Atualizado: 23/09/2022.
Em reunião com líderes do Senado na manhã de segunda-feira (19) o Presidente da casa Senador Rodrigo Pacheco (PSD-MG), apresentou quatro projetos selecionados para tentar viabilizar o piso da enfermagem. A medida que garantiria o pagamento de ao menos R$ 4.750 para Enfermeiros R$ 3.325 para Técnicos de Enfermagem e R$ 2.375 para Axilares de Enfermagem e Parteiras foi aprovada pelo Congresso e sancionada pelo presidente Jair Bolsonaro, mas foi suspensa pelo Supremo Tribunal Federal (STF) sob o argumento que os congressistas não apontaram a fonte de recursos para custear os gastos.

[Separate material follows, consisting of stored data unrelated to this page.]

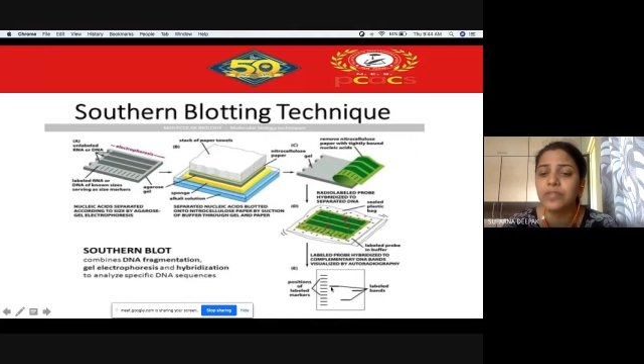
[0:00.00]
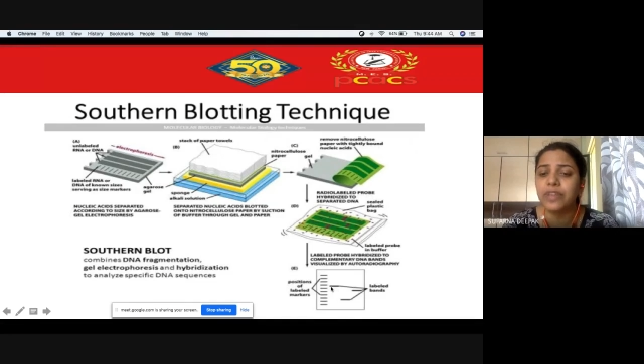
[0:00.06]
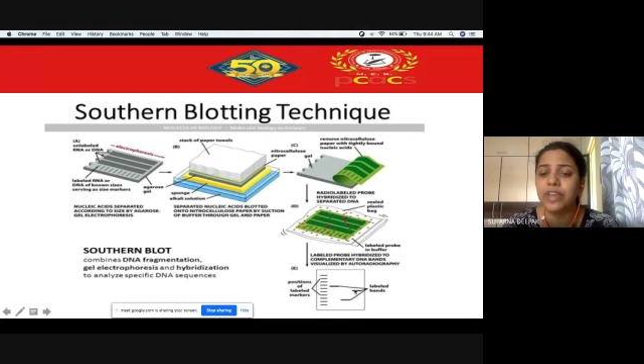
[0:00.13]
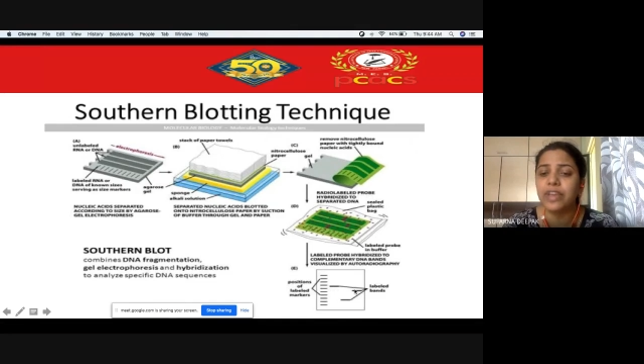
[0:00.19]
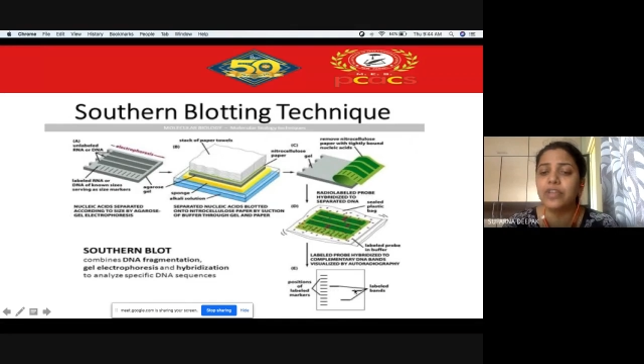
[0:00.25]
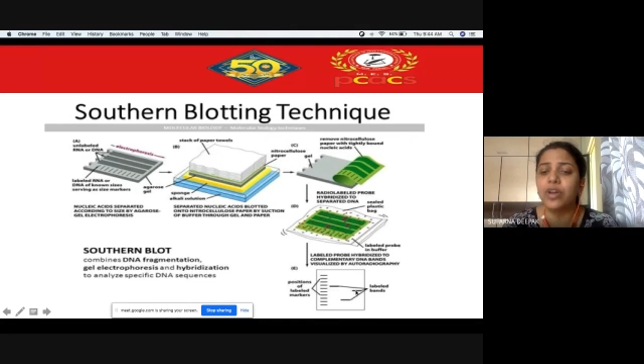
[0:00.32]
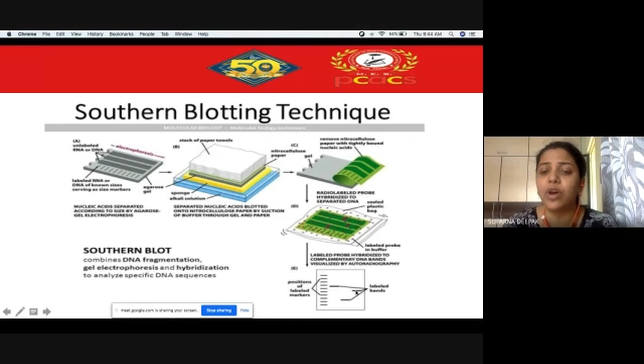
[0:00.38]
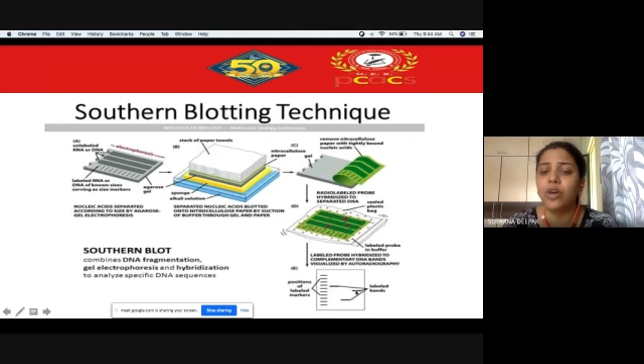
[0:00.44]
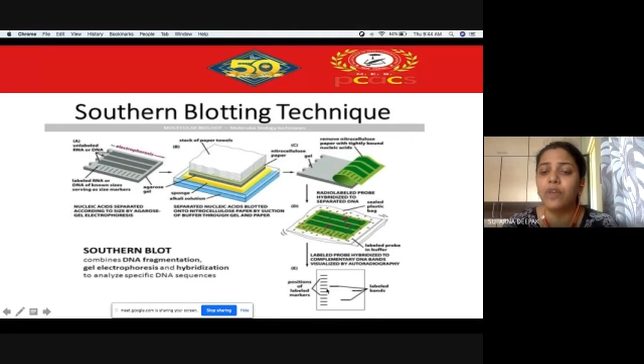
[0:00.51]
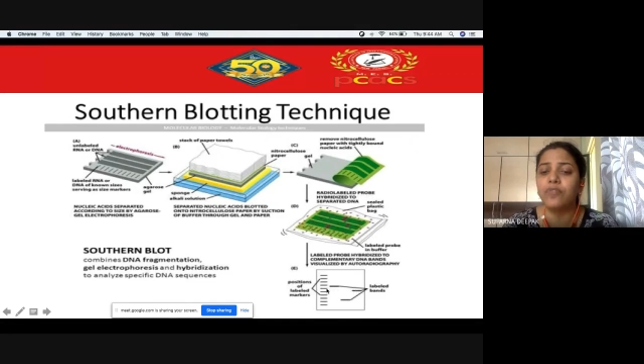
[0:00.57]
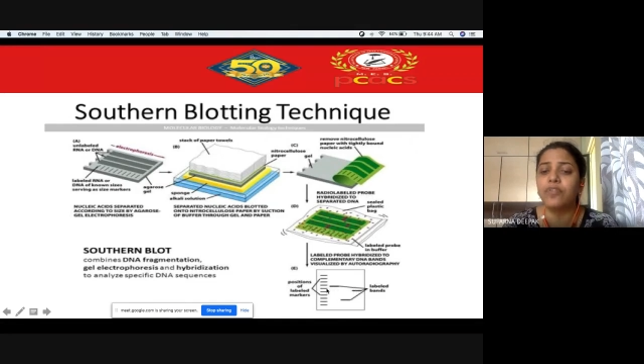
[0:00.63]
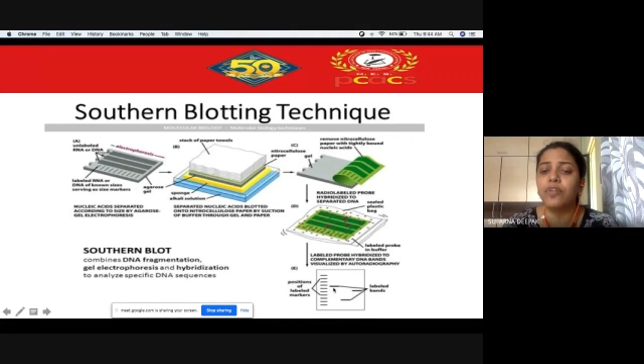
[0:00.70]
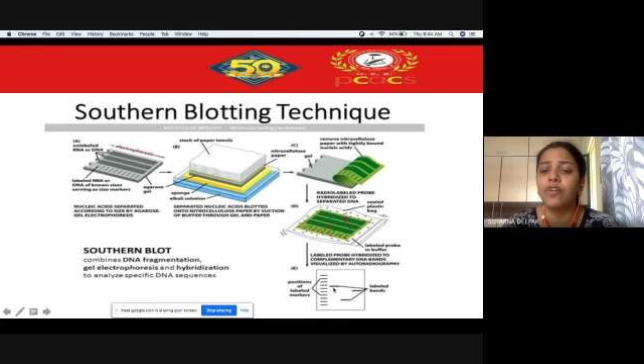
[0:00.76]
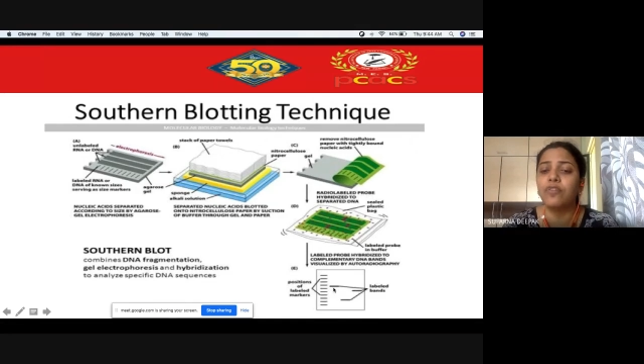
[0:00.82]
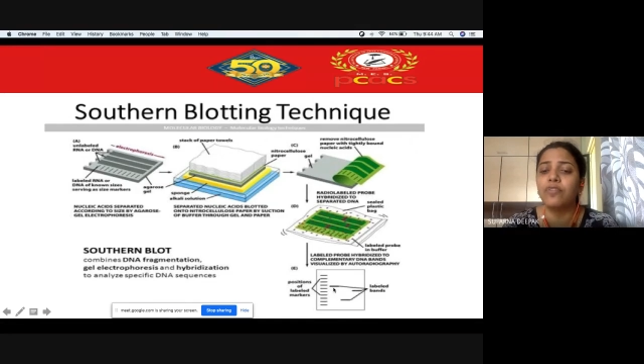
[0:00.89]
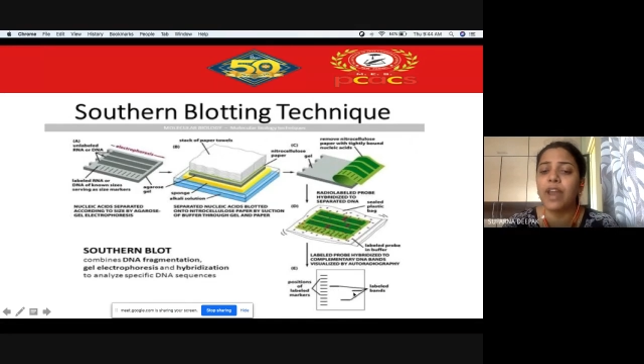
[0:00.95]
weight of
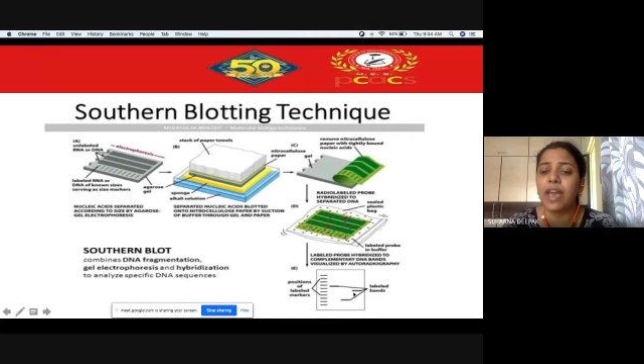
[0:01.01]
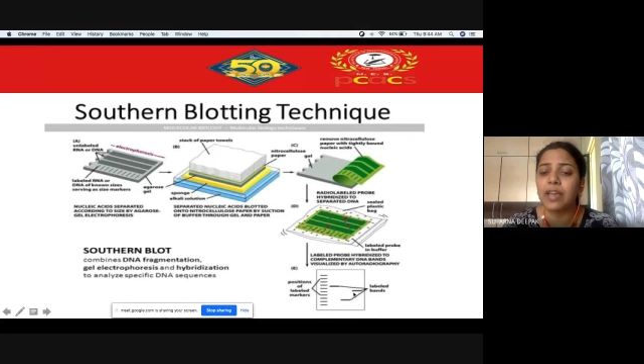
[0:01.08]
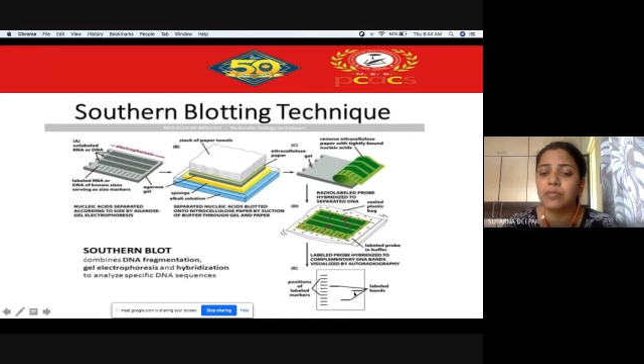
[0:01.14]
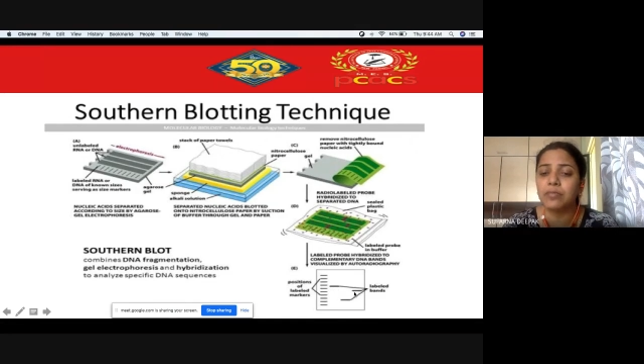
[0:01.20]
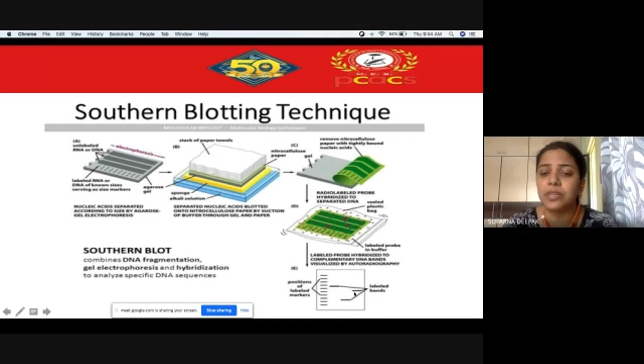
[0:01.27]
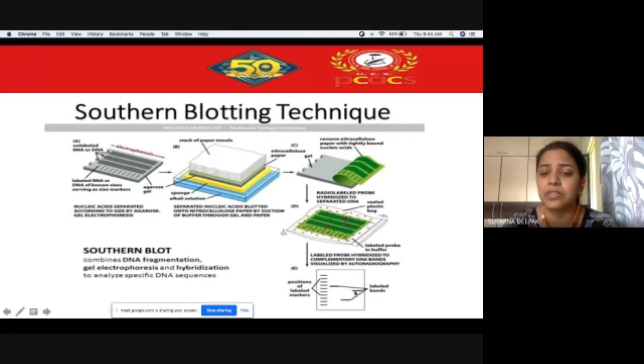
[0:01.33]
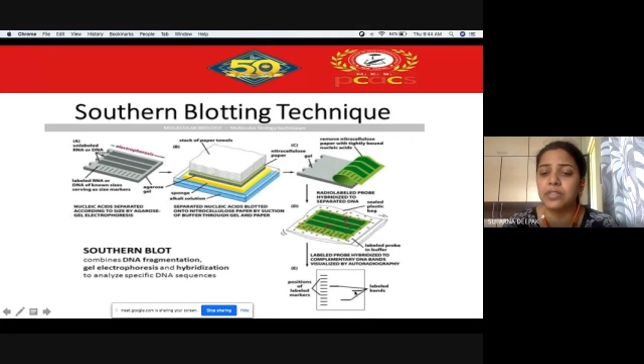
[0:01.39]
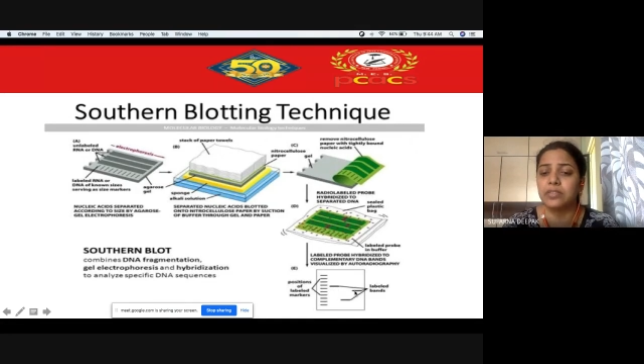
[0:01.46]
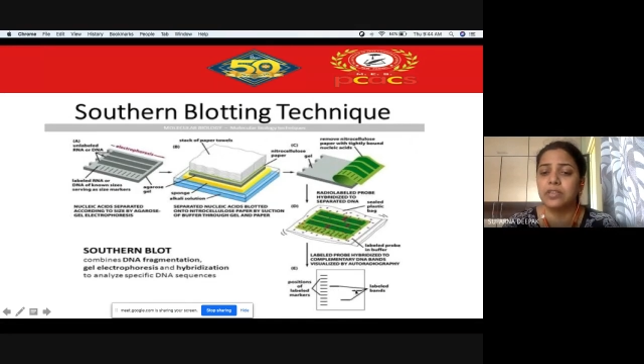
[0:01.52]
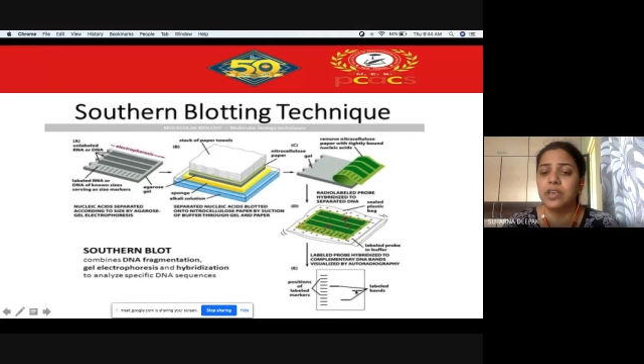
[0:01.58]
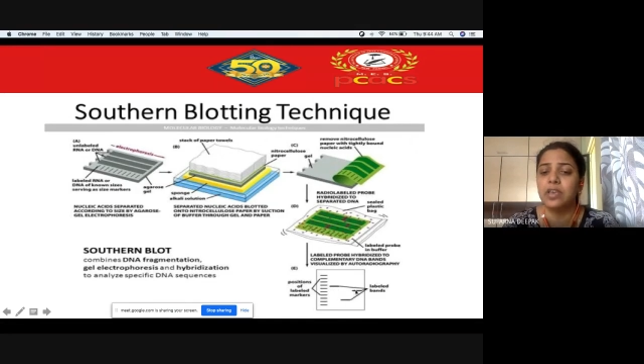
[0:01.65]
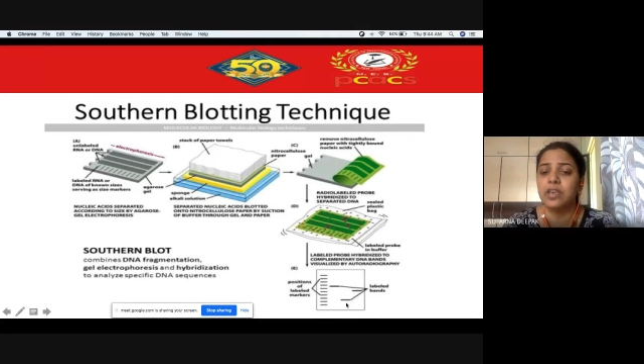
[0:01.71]
your fragments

Os senadores estimam que o impacto financeiro do aumento salarial será de no máximo de R$ 16 bilhões para os cofres públicos. Entre os projetos em análise o PLP 44/22 de autoria do Senador Luiz Carlos Heinze (PP-RS) é apontado como alternativa, mais imediata para tirar a lei do papel. O projeto autoriza estados e municípios a remanejarem recursos parados em fundos de saúde. Se aprovado o projeto liberaria cerca de R$ 7 bilhões aos cofres públicos, vistos como solução no longo prazo estão sendo estudados o PL 798/21 que reedita o programa de repatriamento de recursos; o PL 458/21 que trata da atualização patrimonial, além do PL 1417/21 que prevê auxílio financeiro emergencial para as santas casas e hospitais filantrópicos.
Para não atrasar muito a solução, propostas mais polêmicas e sem consenso, como a legalização dos jogos de azar e minirreformas tributárias não entrarão no debate. Outra preocupação é com os profissionais que atuam na iniciativa privada. Neste caso, a ideia é desonerar a folha de pagamento da categoria. A expectativa é de que Pacheco se encontre ainda hoje com o ministro da Economia, Paulo Guedes, com o ministro Ciro Nogueira (Casa Civil) e com Célio Faria (Secretaria de Governo) para discutir as propostas apresentadas. O presidente da Câmara, Arthur Lira (PP-AL), também deve sentar com o presidente do Senado na tentativa de destravar o piso.